* [Work order]:
Taking the line that contains "[4:29.70-4:30.60]" as the first and the final line of the records as the last, write out every line between them exactly, ends included, and nothing else.

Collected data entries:
○ ○ ○ ○

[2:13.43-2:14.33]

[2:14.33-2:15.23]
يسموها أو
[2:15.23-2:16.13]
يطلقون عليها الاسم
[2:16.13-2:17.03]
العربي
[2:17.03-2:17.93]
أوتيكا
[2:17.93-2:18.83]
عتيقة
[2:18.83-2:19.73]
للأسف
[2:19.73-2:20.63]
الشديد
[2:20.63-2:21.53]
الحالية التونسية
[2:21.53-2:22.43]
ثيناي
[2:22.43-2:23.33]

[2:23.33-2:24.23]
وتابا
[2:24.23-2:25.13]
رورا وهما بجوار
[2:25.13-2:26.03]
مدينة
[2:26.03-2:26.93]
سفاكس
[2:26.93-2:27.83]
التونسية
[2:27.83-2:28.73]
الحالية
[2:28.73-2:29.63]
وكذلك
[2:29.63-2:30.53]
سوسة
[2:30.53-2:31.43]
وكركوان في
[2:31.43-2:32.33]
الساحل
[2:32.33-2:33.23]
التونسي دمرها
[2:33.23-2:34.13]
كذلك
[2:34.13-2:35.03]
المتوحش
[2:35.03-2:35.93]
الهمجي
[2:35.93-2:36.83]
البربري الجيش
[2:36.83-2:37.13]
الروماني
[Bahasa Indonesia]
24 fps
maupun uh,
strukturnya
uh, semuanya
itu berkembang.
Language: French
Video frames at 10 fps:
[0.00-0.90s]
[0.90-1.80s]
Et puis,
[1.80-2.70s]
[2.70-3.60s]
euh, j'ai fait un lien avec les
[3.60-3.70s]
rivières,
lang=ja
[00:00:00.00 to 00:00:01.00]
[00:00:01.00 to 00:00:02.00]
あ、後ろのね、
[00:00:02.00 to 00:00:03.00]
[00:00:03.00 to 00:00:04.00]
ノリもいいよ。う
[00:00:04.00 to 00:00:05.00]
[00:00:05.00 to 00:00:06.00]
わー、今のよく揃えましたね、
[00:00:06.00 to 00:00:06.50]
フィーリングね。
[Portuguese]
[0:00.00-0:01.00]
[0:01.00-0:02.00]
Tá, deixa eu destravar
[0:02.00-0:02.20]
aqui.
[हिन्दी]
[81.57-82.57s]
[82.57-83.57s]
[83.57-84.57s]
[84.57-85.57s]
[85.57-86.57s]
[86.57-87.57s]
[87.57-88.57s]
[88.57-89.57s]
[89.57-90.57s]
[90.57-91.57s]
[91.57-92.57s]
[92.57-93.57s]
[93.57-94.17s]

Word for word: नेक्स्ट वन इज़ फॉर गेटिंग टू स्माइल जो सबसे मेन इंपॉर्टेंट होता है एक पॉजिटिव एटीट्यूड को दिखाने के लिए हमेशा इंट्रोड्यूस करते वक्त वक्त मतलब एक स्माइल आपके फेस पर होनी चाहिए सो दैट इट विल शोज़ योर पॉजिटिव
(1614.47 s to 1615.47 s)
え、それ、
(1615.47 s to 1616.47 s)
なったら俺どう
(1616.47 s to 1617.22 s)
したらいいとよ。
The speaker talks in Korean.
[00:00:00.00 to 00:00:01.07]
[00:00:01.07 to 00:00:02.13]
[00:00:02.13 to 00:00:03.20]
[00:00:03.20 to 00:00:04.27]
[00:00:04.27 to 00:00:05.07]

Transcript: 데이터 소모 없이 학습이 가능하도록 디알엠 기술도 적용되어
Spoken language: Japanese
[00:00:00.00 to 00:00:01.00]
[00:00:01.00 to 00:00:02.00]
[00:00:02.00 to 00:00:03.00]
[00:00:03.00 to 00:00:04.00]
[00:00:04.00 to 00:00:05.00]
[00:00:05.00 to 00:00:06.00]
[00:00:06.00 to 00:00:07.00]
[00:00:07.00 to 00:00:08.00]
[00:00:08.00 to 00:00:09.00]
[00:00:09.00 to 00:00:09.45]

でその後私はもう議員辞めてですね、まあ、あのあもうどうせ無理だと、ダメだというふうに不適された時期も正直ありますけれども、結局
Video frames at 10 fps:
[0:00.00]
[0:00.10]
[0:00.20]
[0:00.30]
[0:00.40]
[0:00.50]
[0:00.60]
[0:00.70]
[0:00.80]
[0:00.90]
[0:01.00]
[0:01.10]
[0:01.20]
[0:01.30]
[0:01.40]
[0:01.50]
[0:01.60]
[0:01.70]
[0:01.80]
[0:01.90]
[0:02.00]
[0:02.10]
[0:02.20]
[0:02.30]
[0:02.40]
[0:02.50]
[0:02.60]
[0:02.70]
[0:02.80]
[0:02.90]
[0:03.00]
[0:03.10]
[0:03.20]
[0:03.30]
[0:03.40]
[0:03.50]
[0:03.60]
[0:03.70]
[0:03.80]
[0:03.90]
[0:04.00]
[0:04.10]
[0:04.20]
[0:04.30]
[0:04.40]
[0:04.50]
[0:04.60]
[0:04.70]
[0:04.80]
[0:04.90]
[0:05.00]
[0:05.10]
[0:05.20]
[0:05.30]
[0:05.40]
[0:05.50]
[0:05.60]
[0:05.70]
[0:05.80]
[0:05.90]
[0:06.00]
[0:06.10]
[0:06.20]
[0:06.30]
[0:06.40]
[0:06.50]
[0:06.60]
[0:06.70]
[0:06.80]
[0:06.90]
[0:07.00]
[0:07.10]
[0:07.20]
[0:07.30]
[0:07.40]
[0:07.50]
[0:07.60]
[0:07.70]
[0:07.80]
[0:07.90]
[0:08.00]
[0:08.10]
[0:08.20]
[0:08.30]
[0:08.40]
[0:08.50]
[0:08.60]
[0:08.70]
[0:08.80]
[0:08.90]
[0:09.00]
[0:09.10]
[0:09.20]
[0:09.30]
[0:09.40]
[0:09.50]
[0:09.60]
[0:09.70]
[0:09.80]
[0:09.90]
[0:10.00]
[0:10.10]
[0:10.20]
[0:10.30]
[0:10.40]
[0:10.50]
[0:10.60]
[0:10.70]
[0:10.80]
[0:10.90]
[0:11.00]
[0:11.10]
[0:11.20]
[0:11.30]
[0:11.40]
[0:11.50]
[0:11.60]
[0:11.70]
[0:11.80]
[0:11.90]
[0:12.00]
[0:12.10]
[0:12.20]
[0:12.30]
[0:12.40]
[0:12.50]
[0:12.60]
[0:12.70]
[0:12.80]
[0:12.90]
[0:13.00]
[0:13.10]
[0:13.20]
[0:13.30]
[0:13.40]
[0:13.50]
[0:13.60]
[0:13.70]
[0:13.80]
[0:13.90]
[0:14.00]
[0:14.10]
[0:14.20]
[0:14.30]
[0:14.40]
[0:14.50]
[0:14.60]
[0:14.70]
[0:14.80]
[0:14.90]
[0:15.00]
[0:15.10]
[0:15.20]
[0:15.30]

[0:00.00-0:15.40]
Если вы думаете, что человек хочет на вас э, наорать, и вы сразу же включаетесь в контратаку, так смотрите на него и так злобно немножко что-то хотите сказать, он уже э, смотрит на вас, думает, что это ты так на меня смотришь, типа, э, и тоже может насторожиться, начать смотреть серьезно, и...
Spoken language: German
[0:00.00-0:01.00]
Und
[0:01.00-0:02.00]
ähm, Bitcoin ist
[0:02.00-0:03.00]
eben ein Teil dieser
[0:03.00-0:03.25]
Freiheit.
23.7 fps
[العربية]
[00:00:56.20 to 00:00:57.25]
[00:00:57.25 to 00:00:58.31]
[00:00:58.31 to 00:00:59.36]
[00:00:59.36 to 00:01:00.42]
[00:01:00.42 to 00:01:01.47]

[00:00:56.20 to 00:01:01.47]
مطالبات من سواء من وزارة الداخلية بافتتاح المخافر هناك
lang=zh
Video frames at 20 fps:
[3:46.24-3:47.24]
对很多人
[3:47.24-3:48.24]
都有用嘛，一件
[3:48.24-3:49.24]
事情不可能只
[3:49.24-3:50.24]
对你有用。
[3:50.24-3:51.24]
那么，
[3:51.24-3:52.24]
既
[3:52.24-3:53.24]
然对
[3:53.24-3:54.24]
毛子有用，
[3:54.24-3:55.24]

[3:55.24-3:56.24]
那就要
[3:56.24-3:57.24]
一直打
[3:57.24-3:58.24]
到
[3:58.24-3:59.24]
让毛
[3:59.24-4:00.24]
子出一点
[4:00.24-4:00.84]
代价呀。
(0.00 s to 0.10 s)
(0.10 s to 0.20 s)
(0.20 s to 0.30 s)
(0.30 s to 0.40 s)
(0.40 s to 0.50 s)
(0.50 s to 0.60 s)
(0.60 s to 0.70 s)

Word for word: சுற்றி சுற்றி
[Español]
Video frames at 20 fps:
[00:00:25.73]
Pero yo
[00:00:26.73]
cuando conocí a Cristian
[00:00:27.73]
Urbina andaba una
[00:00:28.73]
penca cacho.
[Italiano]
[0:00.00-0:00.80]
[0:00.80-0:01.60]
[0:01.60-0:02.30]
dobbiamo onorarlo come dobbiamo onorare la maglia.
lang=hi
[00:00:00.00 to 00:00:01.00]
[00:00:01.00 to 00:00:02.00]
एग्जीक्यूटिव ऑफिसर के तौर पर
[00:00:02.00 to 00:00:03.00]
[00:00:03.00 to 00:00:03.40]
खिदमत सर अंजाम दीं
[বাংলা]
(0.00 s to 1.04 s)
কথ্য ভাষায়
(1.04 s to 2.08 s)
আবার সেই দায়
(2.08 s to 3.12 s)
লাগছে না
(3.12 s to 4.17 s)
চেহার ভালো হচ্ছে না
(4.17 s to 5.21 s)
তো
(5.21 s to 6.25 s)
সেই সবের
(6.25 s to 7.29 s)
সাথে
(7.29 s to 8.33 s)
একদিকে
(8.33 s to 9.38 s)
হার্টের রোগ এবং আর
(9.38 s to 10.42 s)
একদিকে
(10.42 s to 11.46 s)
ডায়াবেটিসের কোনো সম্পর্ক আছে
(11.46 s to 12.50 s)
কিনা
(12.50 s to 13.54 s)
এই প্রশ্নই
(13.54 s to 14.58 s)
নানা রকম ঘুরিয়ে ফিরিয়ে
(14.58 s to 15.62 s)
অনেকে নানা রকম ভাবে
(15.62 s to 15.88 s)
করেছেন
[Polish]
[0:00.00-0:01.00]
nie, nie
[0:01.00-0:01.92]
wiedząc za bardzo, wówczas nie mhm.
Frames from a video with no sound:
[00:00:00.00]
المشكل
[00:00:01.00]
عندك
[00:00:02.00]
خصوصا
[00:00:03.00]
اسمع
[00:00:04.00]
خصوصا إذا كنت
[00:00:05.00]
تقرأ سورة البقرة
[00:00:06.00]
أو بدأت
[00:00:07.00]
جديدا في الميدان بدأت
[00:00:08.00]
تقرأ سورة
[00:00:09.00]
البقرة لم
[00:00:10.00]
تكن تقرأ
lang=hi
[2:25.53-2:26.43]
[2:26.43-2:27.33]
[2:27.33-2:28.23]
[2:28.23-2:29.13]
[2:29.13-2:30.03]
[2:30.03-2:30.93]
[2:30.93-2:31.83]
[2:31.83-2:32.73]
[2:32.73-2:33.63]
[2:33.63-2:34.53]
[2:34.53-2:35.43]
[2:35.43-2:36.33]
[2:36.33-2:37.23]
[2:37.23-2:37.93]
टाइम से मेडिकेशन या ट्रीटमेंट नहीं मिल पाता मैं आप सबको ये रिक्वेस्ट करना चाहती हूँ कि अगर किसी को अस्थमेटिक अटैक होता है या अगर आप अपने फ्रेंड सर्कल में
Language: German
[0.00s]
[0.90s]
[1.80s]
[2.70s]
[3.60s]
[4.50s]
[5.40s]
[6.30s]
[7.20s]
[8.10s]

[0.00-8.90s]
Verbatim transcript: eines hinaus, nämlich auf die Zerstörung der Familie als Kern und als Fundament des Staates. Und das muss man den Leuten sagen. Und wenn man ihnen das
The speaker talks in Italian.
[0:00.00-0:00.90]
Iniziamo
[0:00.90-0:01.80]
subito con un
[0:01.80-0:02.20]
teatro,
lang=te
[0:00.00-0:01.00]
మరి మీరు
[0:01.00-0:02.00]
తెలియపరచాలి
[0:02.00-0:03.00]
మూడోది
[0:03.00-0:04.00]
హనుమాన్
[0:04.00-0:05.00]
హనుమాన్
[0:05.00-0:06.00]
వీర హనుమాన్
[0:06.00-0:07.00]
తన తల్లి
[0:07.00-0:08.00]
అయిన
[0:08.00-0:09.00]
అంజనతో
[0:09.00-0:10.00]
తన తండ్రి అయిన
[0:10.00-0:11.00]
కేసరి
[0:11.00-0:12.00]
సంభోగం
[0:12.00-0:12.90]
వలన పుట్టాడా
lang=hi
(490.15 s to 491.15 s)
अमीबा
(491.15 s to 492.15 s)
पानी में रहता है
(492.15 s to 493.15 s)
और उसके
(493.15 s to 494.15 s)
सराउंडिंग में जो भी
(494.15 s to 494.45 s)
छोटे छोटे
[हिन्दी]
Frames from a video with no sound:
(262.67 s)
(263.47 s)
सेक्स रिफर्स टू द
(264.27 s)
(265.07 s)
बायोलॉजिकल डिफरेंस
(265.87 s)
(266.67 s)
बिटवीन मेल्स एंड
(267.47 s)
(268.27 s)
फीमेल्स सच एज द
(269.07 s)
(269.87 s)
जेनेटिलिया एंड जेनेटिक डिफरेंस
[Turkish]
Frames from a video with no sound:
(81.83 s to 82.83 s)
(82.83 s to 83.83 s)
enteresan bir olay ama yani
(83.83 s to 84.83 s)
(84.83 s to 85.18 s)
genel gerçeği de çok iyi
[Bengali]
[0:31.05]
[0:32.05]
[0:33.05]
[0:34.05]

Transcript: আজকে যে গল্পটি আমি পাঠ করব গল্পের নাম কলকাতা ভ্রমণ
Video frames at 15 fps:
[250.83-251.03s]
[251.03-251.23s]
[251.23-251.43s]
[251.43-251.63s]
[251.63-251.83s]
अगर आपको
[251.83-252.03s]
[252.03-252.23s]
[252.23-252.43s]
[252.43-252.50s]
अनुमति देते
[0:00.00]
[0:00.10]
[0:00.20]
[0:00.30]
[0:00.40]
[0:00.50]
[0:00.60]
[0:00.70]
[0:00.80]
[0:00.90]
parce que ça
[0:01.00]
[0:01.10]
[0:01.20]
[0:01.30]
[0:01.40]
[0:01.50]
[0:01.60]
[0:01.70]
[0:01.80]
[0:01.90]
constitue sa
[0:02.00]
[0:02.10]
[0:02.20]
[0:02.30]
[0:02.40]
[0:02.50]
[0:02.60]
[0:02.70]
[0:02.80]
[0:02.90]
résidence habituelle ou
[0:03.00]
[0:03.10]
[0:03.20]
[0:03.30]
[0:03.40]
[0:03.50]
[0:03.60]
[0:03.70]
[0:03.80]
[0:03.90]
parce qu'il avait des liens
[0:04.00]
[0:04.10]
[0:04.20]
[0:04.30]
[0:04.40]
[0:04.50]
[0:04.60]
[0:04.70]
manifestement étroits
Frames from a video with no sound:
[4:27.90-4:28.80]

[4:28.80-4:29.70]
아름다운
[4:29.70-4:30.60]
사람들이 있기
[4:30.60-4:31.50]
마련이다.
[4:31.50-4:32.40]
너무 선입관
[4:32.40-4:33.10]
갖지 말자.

○ ○ ○ ○

* [Solved problem]:
[4:29.70-4:30.60]
사람들이 있기
[4:30.60-4:31.50]
마련이다.
[4:31.50-4:32.40]
너무 선입관
[4:32.40-4:33.10]
갖지 말자.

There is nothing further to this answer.